Activity: From the entries below, output the line with "[4:43.45-4:44.45]" and each following line up to and including the line with "[4:50.78-4:51.78]", exactly as written.
#####
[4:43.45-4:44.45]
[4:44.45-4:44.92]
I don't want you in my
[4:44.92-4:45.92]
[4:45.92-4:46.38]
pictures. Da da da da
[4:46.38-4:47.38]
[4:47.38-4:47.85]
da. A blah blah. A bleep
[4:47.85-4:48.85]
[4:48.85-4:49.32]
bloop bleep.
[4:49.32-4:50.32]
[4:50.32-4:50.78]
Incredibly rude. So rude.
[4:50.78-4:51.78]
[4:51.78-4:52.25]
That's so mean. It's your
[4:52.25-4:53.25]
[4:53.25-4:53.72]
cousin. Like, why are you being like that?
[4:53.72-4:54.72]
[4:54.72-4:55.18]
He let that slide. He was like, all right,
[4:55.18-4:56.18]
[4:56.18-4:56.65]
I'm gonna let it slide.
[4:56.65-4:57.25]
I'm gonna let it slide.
#####
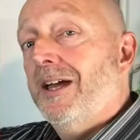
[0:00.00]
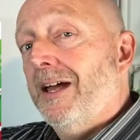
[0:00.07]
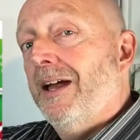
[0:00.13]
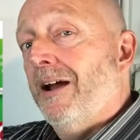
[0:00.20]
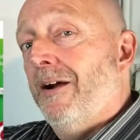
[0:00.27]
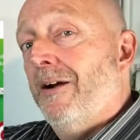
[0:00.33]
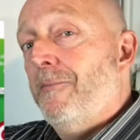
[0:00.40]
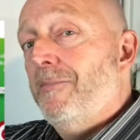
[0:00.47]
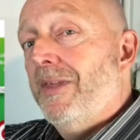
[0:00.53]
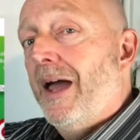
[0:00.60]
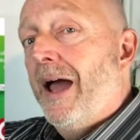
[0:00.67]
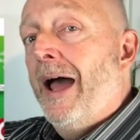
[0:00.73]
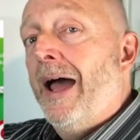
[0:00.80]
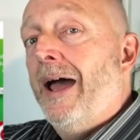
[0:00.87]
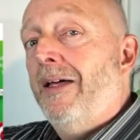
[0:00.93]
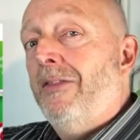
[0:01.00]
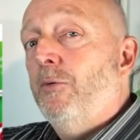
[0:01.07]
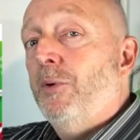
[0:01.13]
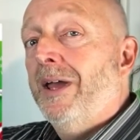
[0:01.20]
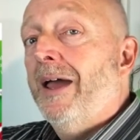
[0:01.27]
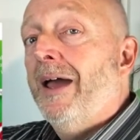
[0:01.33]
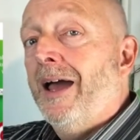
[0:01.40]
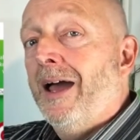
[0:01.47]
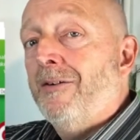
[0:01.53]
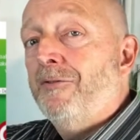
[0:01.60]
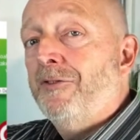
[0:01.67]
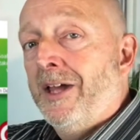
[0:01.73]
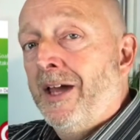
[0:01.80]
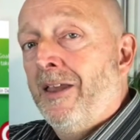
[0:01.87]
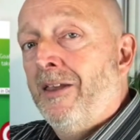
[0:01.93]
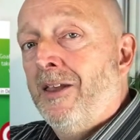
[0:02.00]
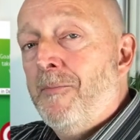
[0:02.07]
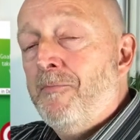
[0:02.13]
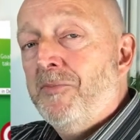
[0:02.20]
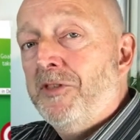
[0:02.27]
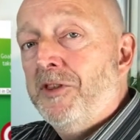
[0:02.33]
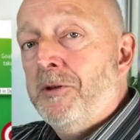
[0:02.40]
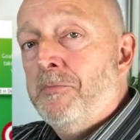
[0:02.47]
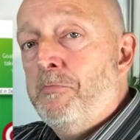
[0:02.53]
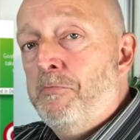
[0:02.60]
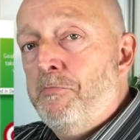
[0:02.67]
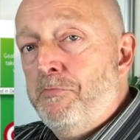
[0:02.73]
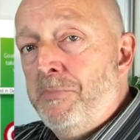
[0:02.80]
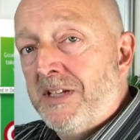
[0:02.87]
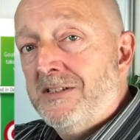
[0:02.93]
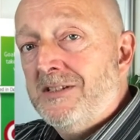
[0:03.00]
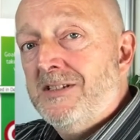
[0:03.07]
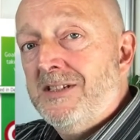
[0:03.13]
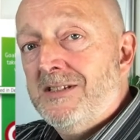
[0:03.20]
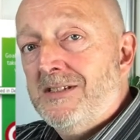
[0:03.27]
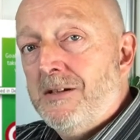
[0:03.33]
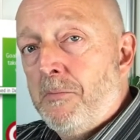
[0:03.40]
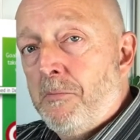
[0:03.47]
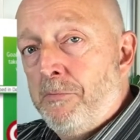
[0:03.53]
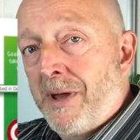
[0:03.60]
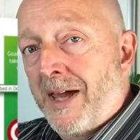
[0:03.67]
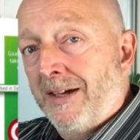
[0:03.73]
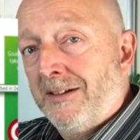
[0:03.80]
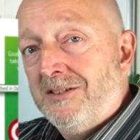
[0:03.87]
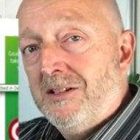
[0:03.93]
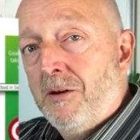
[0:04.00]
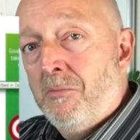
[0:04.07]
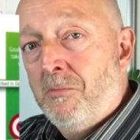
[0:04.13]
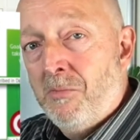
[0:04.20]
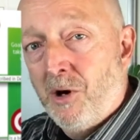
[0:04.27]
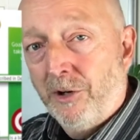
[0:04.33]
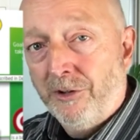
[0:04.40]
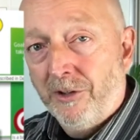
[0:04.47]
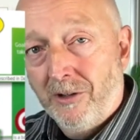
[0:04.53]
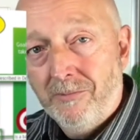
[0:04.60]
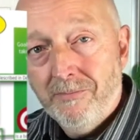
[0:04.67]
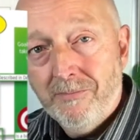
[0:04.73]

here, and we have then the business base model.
#####
Written solution:
[4:43.45-4:44.45]
[4:44.45-4:44.92]
I don't want you in my
[4:44.92-4:45.92]
[4:45.92-4:46.38]
pictures. Da da da da
[4:46.38-4:47.38]
[4:47.38-4:47.85]
da. A blah blah. A bleep
[4:47.85-4:48.85]
[4:48.85-4:49.32]
bloop bleep.
[4:49.32-4:50.32]
[4:50.32-4:50.78]
Incredibly rude. So rude.
[4:50.78-4:51.78]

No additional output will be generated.